What you will do:
With the line containing "[3:39.04-3:39.18]" as the start and the line containing "Lip reading: We are using the same circuit." as the end, transcribe that span of the entries below exactly, including both.

Provided records:
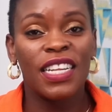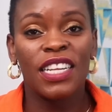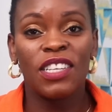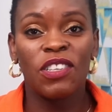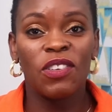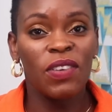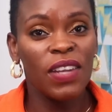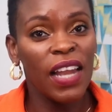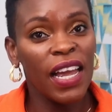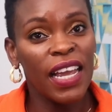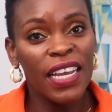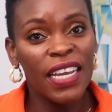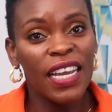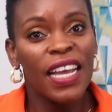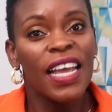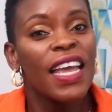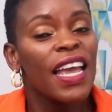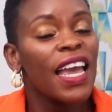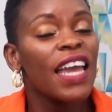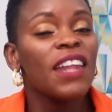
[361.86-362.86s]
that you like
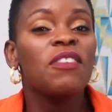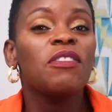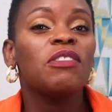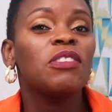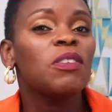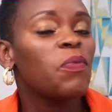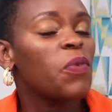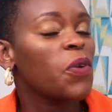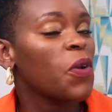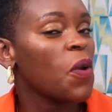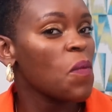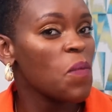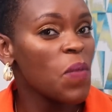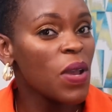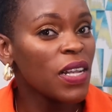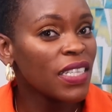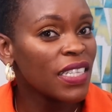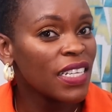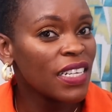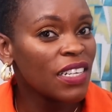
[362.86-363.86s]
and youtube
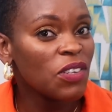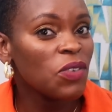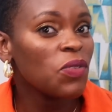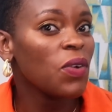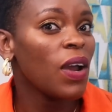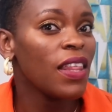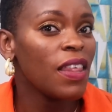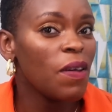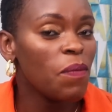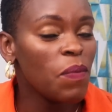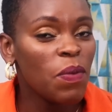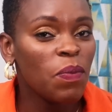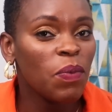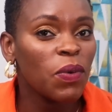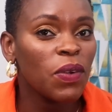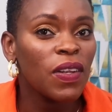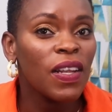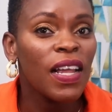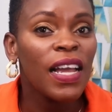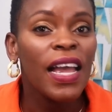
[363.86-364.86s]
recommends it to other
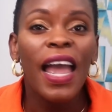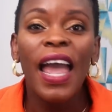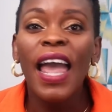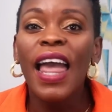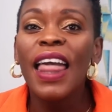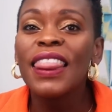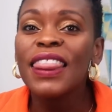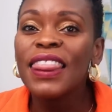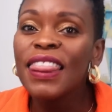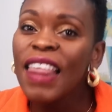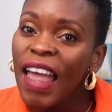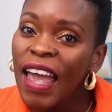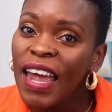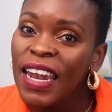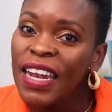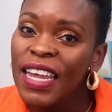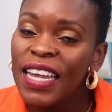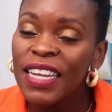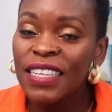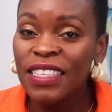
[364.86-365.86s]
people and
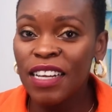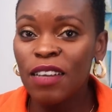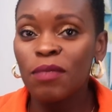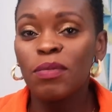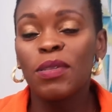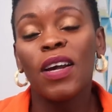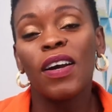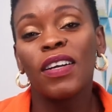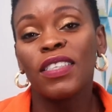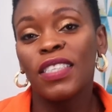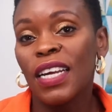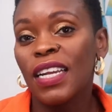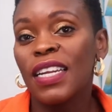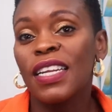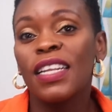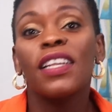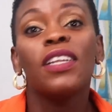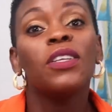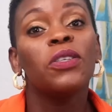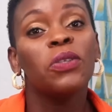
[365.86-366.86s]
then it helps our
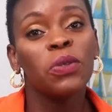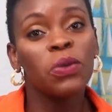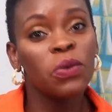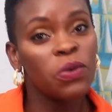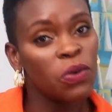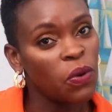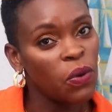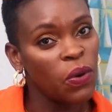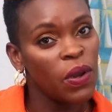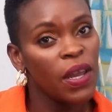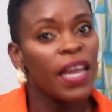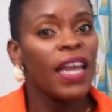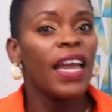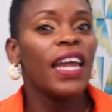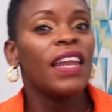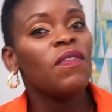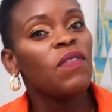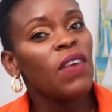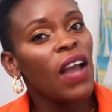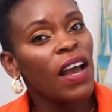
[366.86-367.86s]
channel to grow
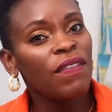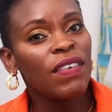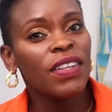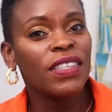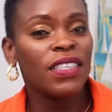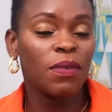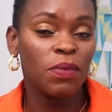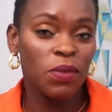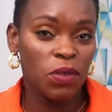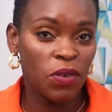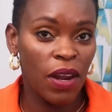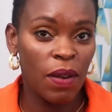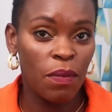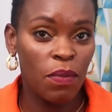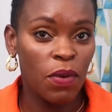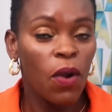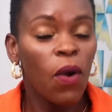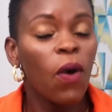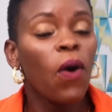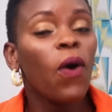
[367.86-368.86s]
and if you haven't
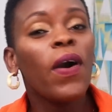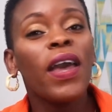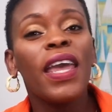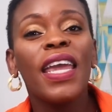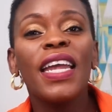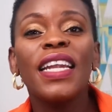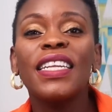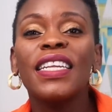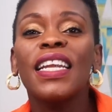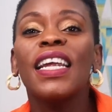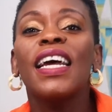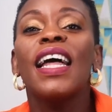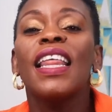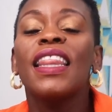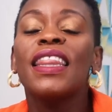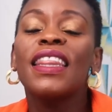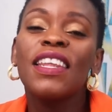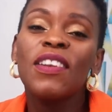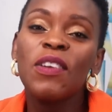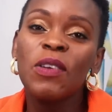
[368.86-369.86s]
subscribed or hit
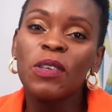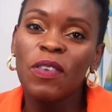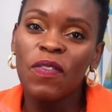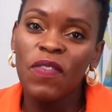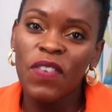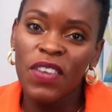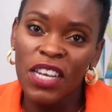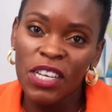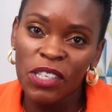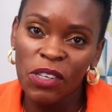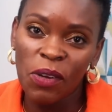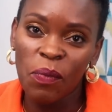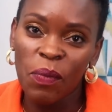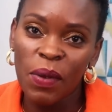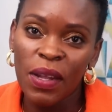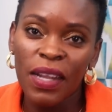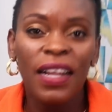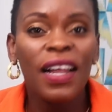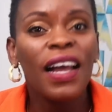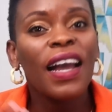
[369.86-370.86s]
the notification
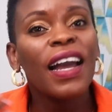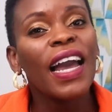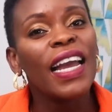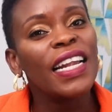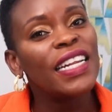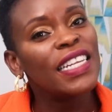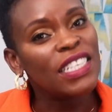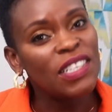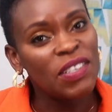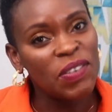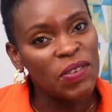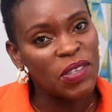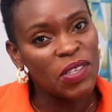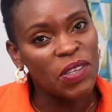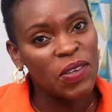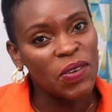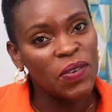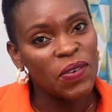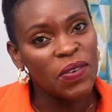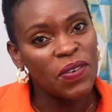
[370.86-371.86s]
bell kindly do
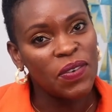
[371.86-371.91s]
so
==
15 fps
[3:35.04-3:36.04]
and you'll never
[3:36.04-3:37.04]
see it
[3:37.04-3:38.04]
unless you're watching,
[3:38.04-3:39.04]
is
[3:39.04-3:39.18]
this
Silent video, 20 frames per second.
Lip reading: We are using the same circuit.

Written response:
[3:39.04-3:39.18]
this
Silent video, 20 frames per second.
Lip reading: We are using the same circuit.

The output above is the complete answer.